▶ [DATA]:
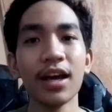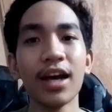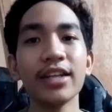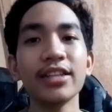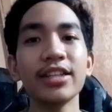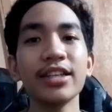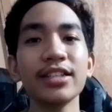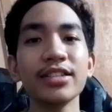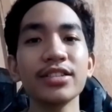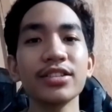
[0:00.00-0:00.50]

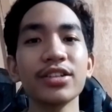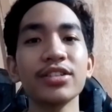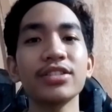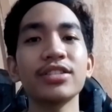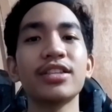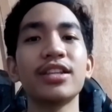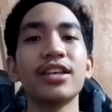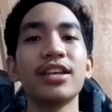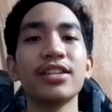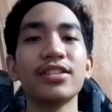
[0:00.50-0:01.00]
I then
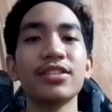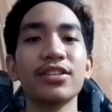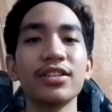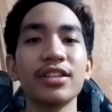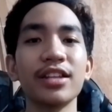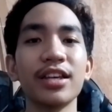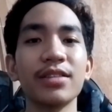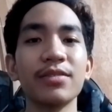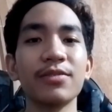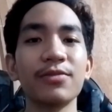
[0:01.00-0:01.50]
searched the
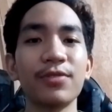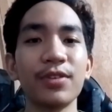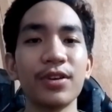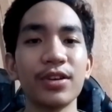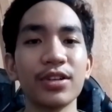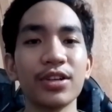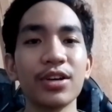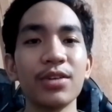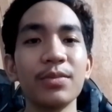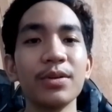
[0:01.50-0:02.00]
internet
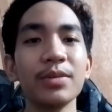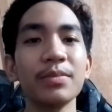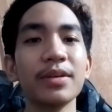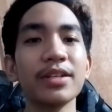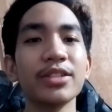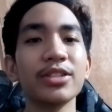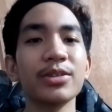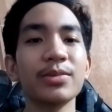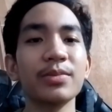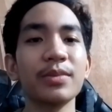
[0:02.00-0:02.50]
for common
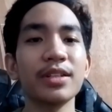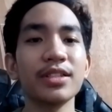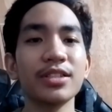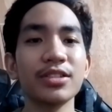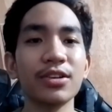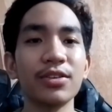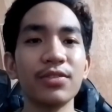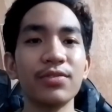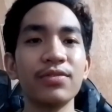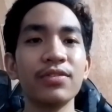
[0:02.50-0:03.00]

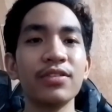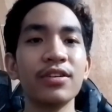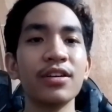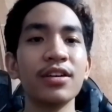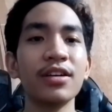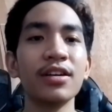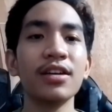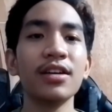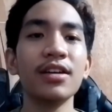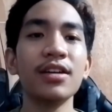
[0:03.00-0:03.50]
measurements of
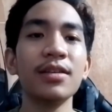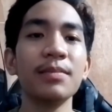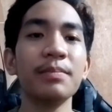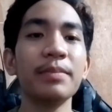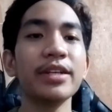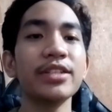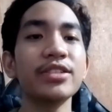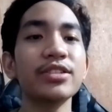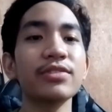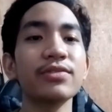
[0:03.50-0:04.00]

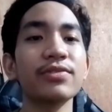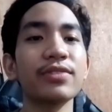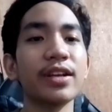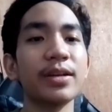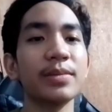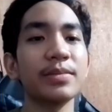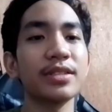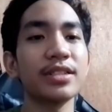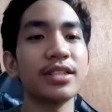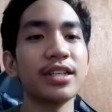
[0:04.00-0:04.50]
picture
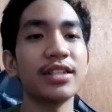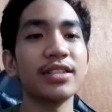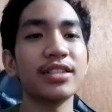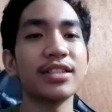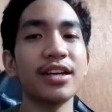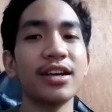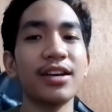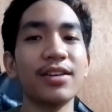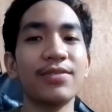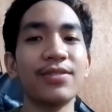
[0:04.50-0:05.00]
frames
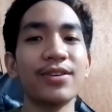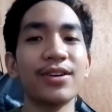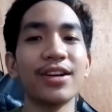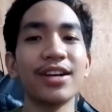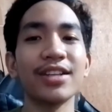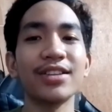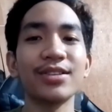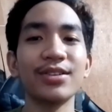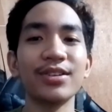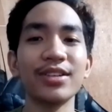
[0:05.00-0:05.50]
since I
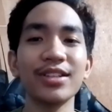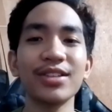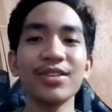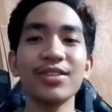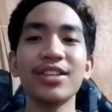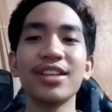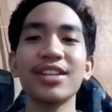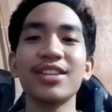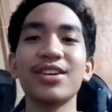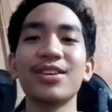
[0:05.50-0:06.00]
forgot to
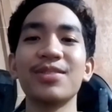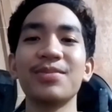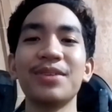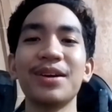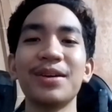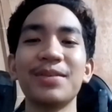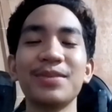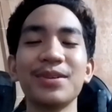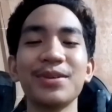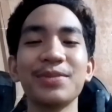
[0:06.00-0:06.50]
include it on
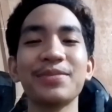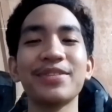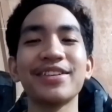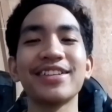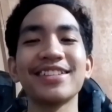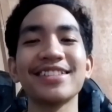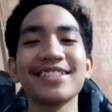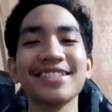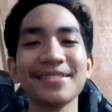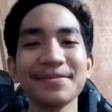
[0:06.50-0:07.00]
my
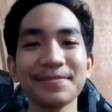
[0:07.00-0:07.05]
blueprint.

▶ [DIRECTIONS FOR THIS TASK]: Copy exactly, leaving out pictures, the lines from the line containing "[0:03.00-0:03.50]" through the last line of the records.

▶ [YOUR RESPONSE]:
[0:03.00-0:03.50]
measurements of
[0:03.50-0:04.00]

[0:04.00-0:04.50]
picture
[0:04.50-0:05.00]
frames
[0:05.00-0:05.50]
since I
[0:05.50-0:06.00]
forgot to
[0:06.00-0:06.50]
include it on
[0:06.50-0:07.00]
my
[0:07.00-0:07.05]
blueprint.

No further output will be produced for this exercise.